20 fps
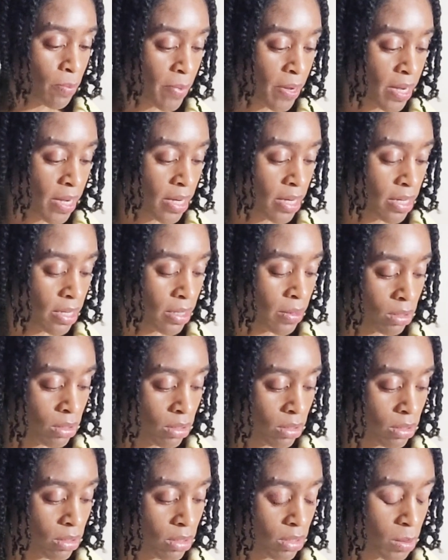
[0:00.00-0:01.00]
my
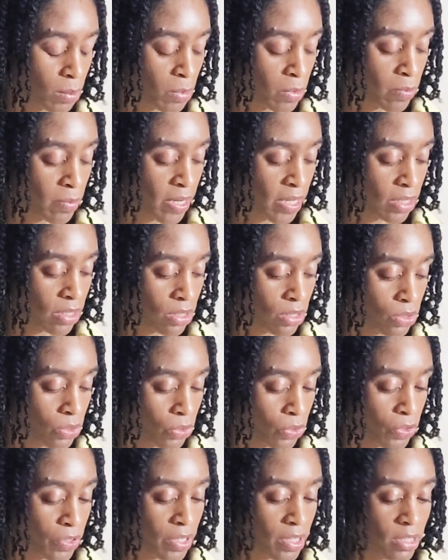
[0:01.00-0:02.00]
some of my
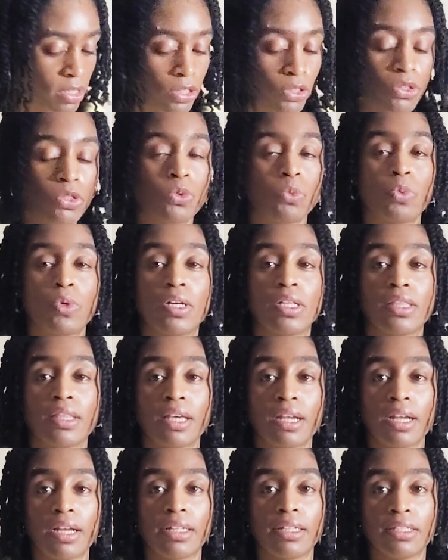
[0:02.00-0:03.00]
stories, there's one
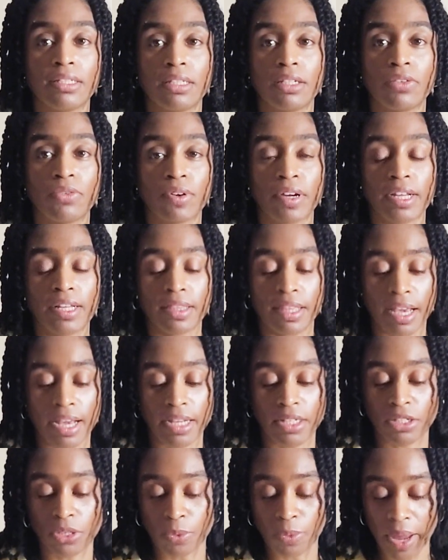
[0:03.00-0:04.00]
that I did write that I
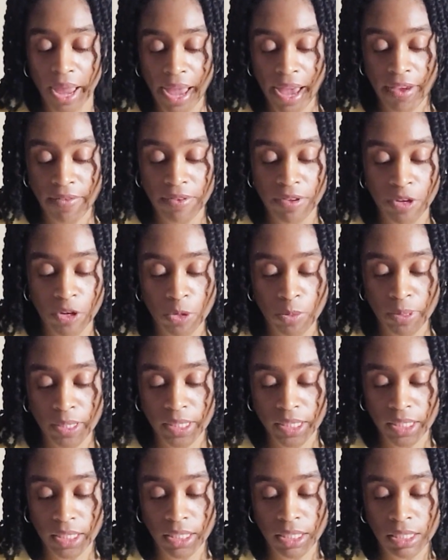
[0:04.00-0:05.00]
don't have here
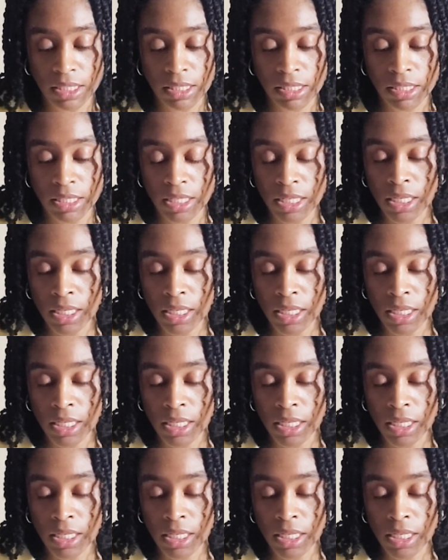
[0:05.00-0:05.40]
because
....................
→ Assignment: Word for word, give the listing above again, but drop any pictures.

→ Response:
20 fps
[0:00.00-0:01.00]
my
[0:01.00-0:02.00]
some of my
[0:02.00-0:03.00]
stories, there's one
[0:03.00-0:04.00]
that I did write that I
[0:04.00-0:05.00]
don't have here
[0:05.00-0:05.40]
because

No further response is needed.